Als sich die Briten 2016 mit knapper Mehrheit entschieden, der EU den Rücken zu kehren, jubelte die AfD: Das „Mutterland der Demokratie“ habe sich „gegen die Brüsseler Bevormundung“ entschieden. Beatrix von Storch gestand gar: „Ich habe geweint vor Freude.“ Zwei Jahre später sind die Freudentränen der Anti-Europäer angesichts des unwürdigen Spektakels in London weitgehend getrocknet. Heute warnt sogar Alexander Gauland höchstpersönlich vor einem deutschen EU-Austritt – obwohl manche Anhänger weiter vom „Dexit“ träumen.

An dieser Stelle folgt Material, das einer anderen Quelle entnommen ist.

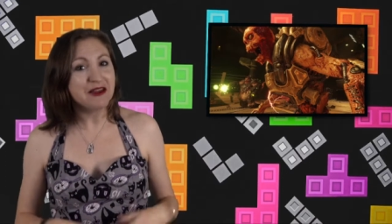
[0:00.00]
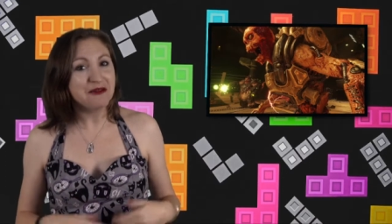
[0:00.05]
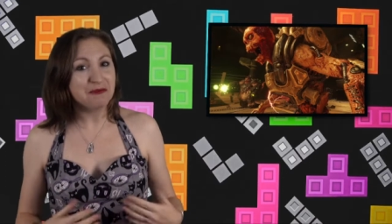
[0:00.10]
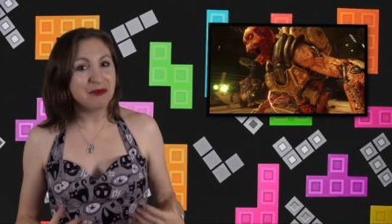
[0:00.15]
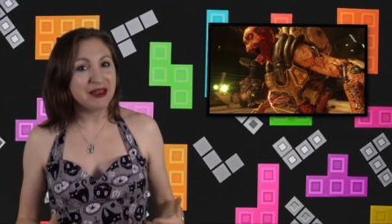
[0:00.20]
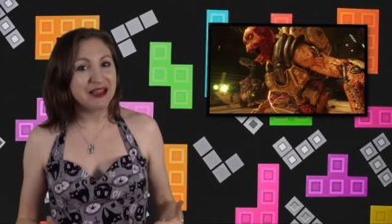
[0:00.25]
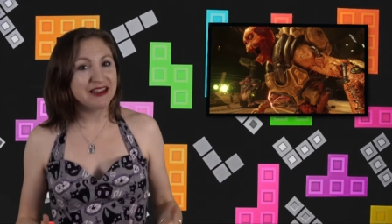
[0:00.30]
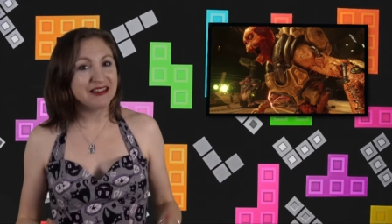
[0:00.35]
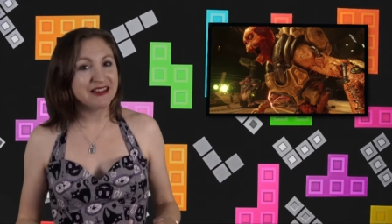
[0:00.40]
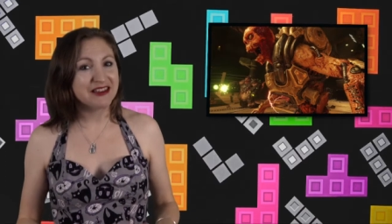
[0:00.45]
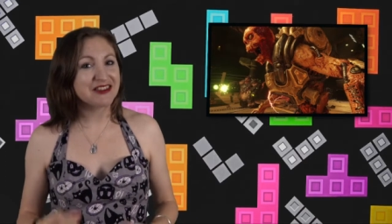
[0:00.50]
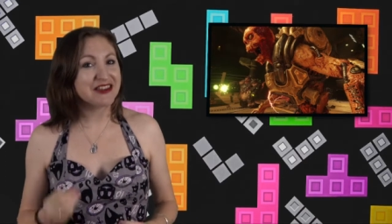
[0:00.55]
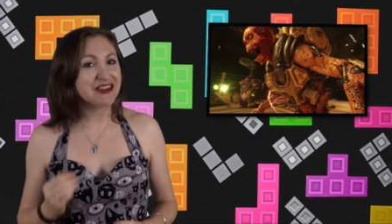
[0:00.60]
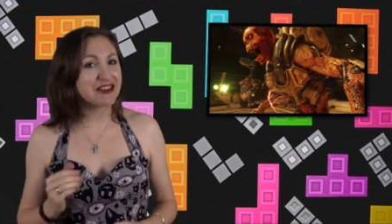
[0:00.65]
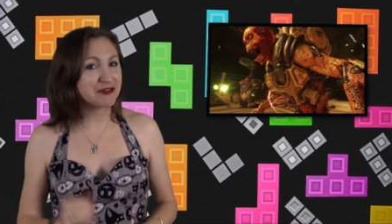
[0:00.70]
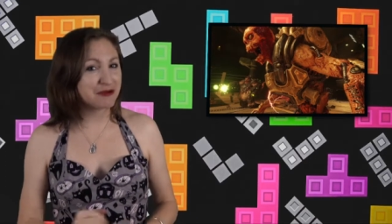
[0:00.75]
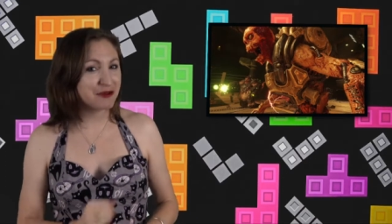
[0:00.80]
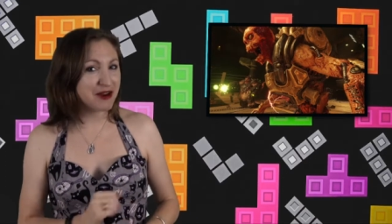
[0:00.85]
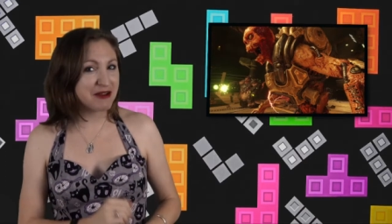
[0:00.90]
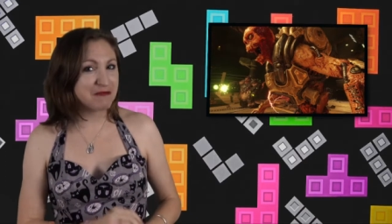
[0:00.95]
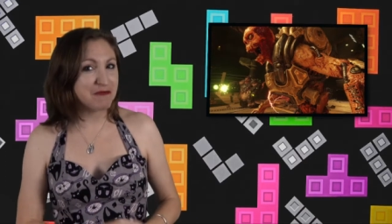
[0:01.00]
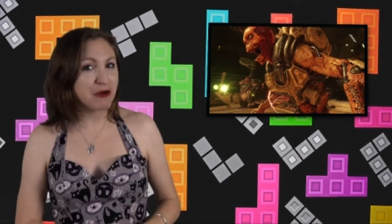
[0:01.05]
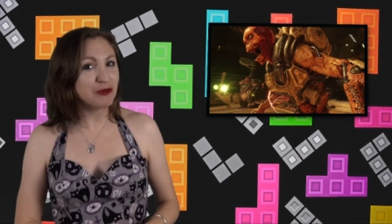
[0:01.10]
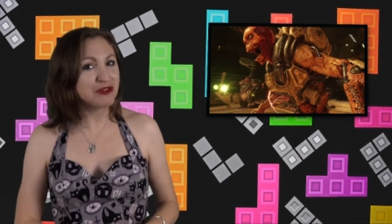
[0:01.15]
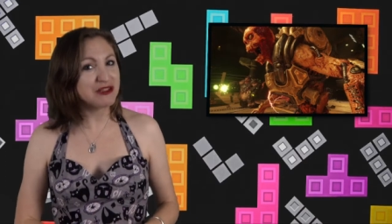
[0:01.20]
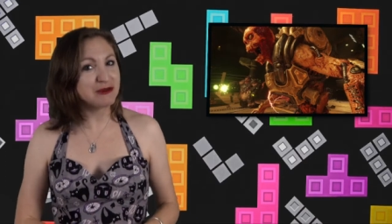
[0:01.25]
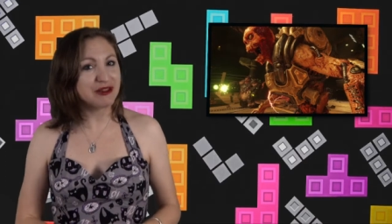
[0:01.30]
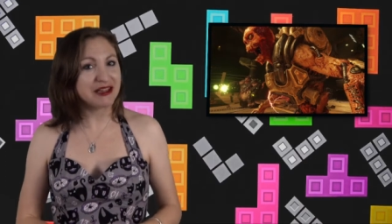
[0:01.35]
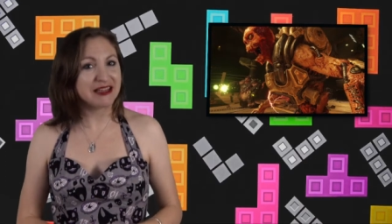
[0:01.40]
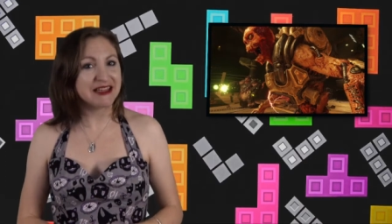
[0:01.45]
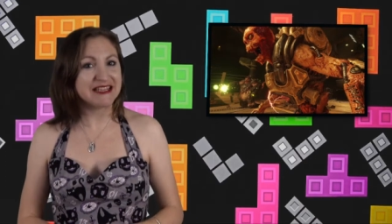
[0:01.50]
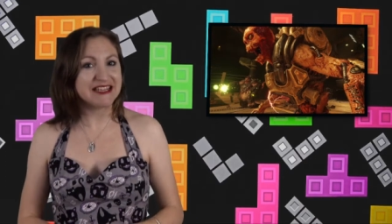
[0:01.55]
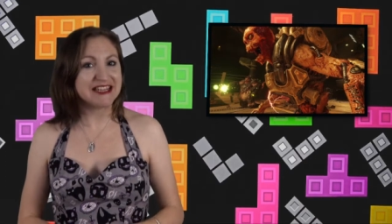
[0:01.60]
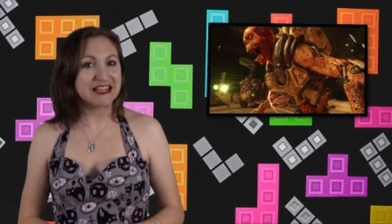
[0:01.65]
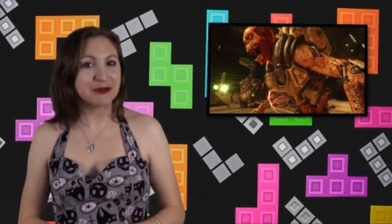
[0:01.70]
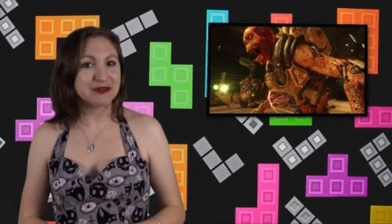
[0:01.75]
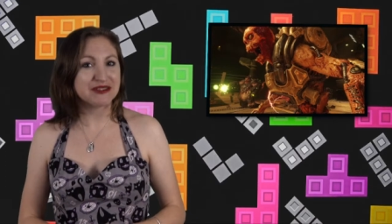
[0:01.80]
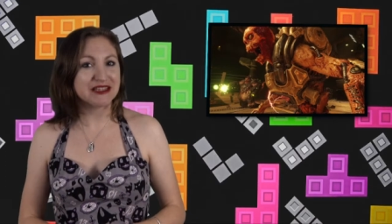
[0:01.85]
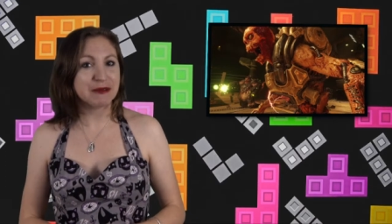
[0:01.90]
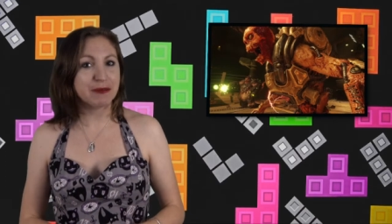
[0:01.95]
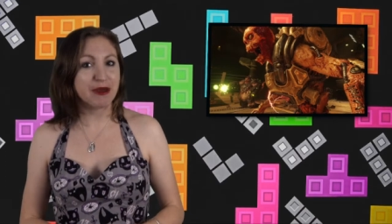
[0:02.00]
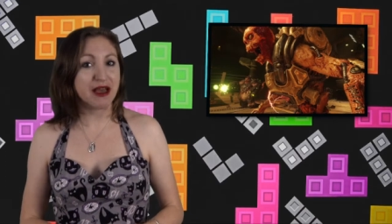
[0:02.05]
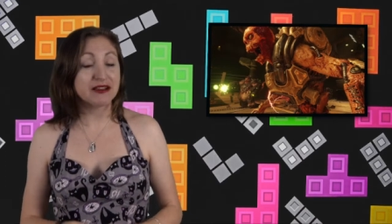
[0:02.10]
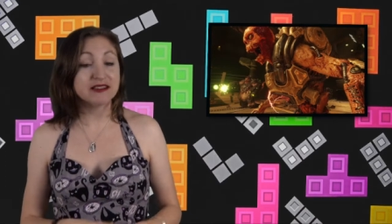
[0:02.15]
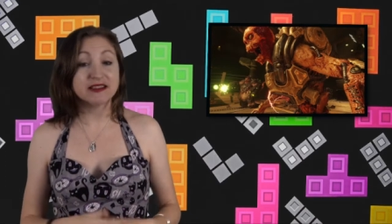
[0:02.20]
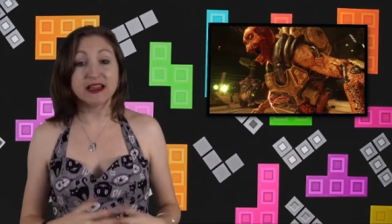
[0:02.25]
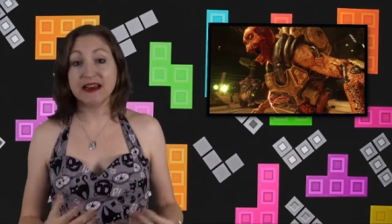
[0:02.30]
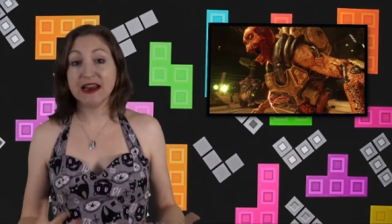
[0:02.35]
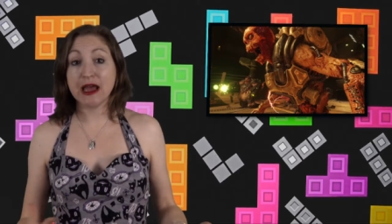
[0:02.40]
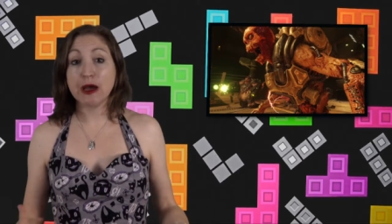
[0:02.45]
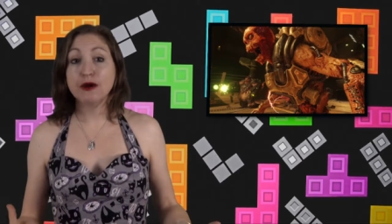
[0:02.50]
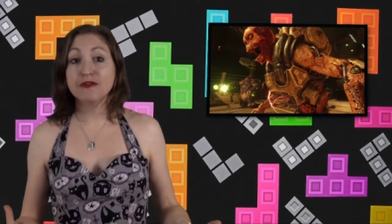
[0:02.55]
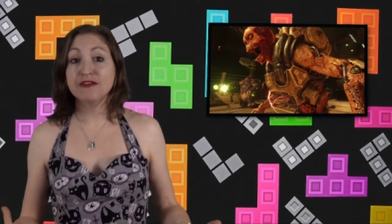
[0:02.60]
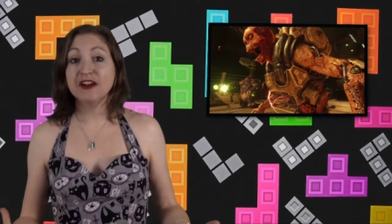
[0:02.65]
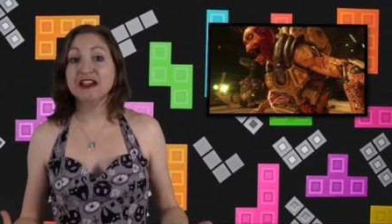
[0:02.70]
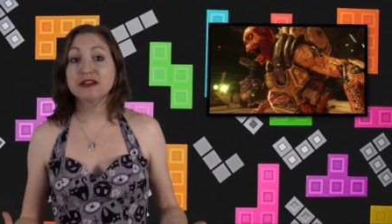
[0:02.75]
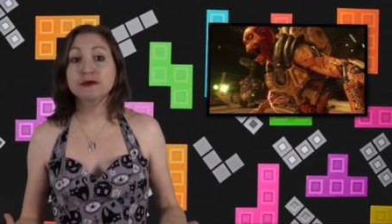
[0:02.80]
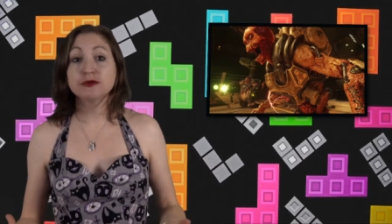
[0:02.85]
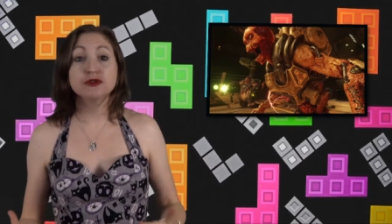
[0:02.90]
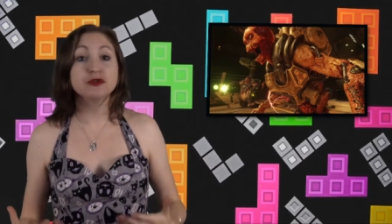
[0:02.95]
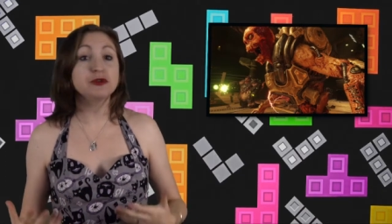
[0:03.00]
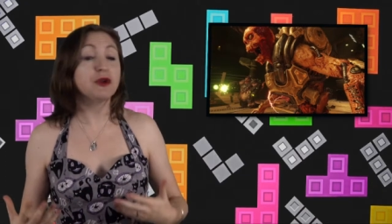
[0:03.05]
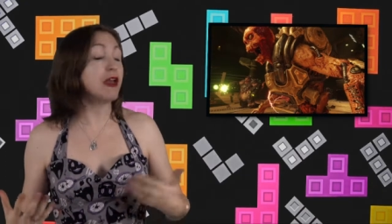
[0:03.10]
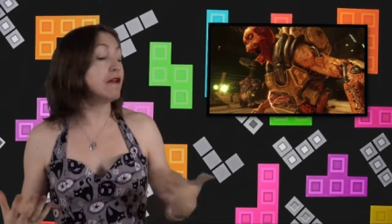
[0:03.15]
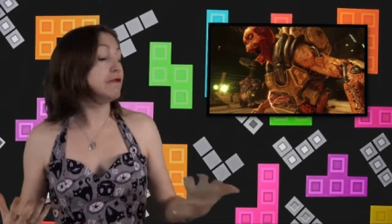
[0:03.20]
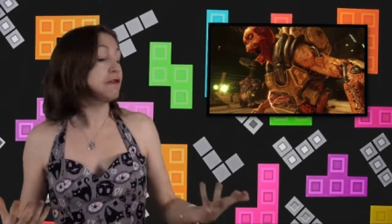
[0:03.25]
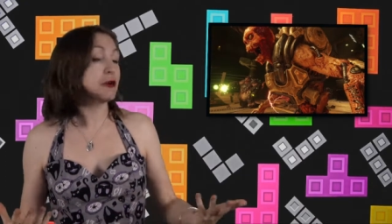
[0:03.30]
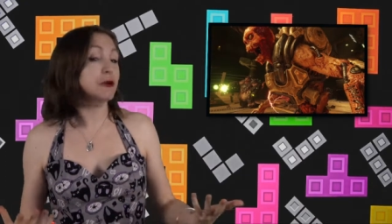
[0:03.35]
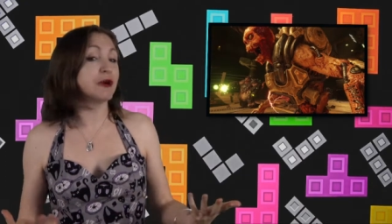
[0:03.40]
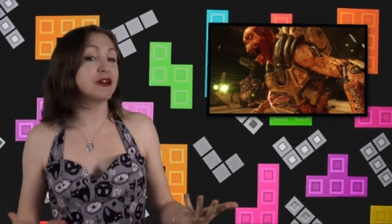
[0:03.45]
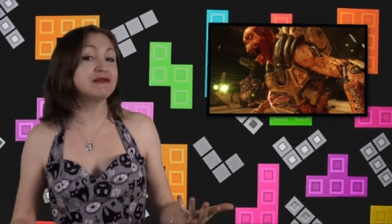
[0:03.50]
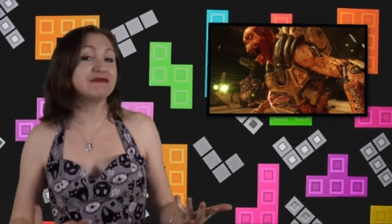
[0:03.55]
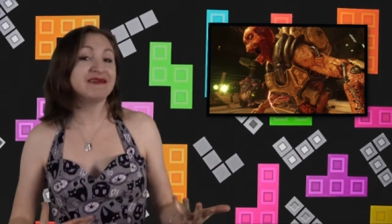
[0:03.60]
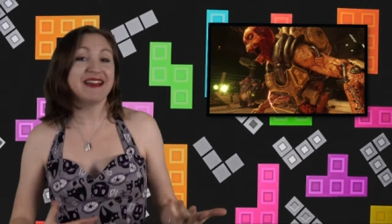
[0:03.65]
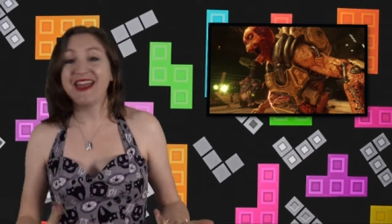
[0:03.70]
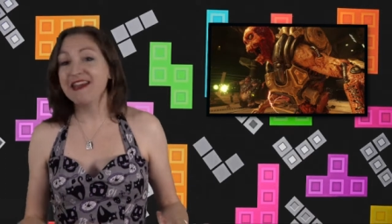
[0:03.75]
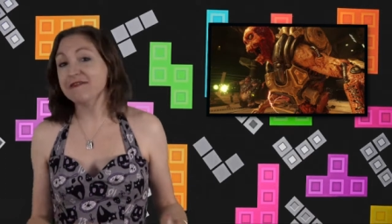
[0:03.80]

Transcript: meaning that the three multiplayer DLC packs are now available to everyone,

Europa bietet sechs Wochen vor der Parlamentswahl ein sehr heterogenes Bild. In Italien oder Frankreich schwimmen die Rechtsradikalen auf einer Euphoriewelle, in Deutschland – und gerade auch in Bayern – präsentiert sich die AfD als zerstrittener Haufen. Zumindest in Westdeutschland befindet sich die Partei im Sinkflug. Trotzdem: EU-weit dürften die Rechten im Vergleich zur letzten Europawahl klar stärker abschneiden.
Verstehen muss man das freilich nicht: Nationalisten, die internationale Bündnisse eingehen, sind eigentlich ein Widerspruch in sich. Ihre Zusammenarbeit beschränkt sich auf die Ablehnung des bestehenden Systems. Ab da kollidieren die Interessen fundamental. Europa hatte in der ersten Hälfte des 20. Jahrhunderts ausgiebig Zeit, dieses Modell zu erproben. Sie endete am 8. Mai 1945 nach tränenreichen Jahren. Es waren keine Freudentränen.